In his 1986 Handbook of Research on Teaching article, Fenstermacher presented his notion of practical argument built on the work of Green (1971) built on the work of Aristotle. This elaboration offered a heuristic for thinking about the ways teachers think about their work. Key in this elaboration is the distinction between practical and formal inquiry. While recognizing that teachers can contribute to our general understanding about the teaching profession, the consideration of the teachers as generators of knowledge that could contribute to that general knowledge base was not considered. As Fenstermacher developed his view, the distance between the knower and the known, the scholar and the teacher remained great.

From the work of Fenstermacher and Richardson, we see in their call for practical inquiry – a worry that people might find this work equal on the level of scholarship with the more formal research when they are certain about that themselves. At the same time, they continue to ask what teachers know, how they know, and the evidence they use to support that.

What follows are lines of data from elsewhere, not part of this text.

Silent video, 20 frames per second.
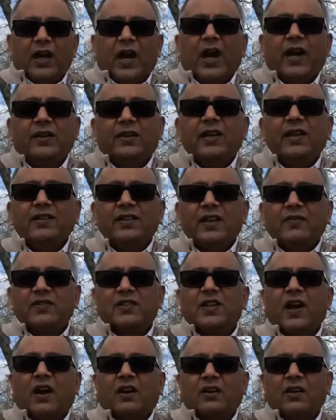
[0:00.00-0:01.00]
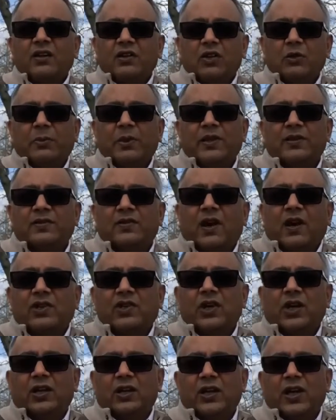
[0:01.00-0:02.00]
and these have started to be
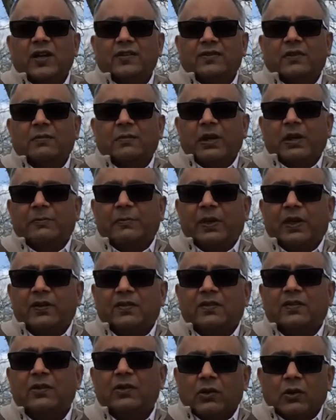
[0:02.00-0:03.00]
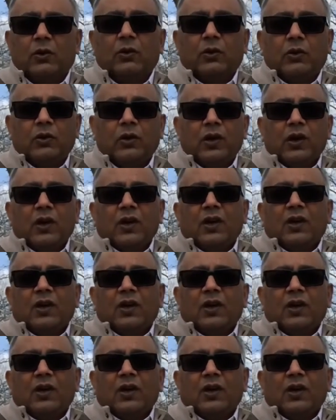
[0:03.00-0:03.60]
structured as MLPs too.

The Scholarship of Teaching

In 1990 Ernest Boyer wrote a special report for The Carnegie Foundation for the Advancement of Teaching entitled, Scholarship Reconsidered: Priorities of the Professoriate. In it he identified the scholarship of teaching as one of the four separate, but overlapping, functions of the professoriate. For Boyer, scholarship of teaching entails the imparting of knowledge to others via analogy, metaphor and images as well as linking gaps between the teacher’s and students’ understandings. Additionally, pedagogical procedures must be carefully planned, examined, improved and related to subject material. Boyer asserted that he scholarship of teaching begins with “what the teachers know and mean not only transmitting knowledge but transforming and extending it as well…..” CITE

Under the leadership of Lee Shulman the Carnegie Foundation continued the exploration of this function of the professoriate and in the process the definition has evolved. For Shulman the criteria for the scholarship of teaching includes at least “three key characteristics: it should be public, susceptible to critical review and evaluation, and accessible for exchange and use by other members of one’s scholarly community. CITE”

From his perspective, the scholarship of teaching and the scholarship of more formal research are not necessarily distinct enterprises. Each involves a careful, thoughtful process and results in the advancement of thinking. He would assert that the scholarship of teaching would be grounded in teaching and that more formal research may focus on teaching or other areas. In the context of discussing research perspectives, he asserts, and most people considering methodology would agree, that a diversity of methods would be important as well as considering validity in different ways. In his writings (CITE) Shulman promotes breaking away from the traditional approach of the “one right way” to undertake research studies. However, many of the works he cites as ways to do this sort of research are, in fact, quite traditional in nature.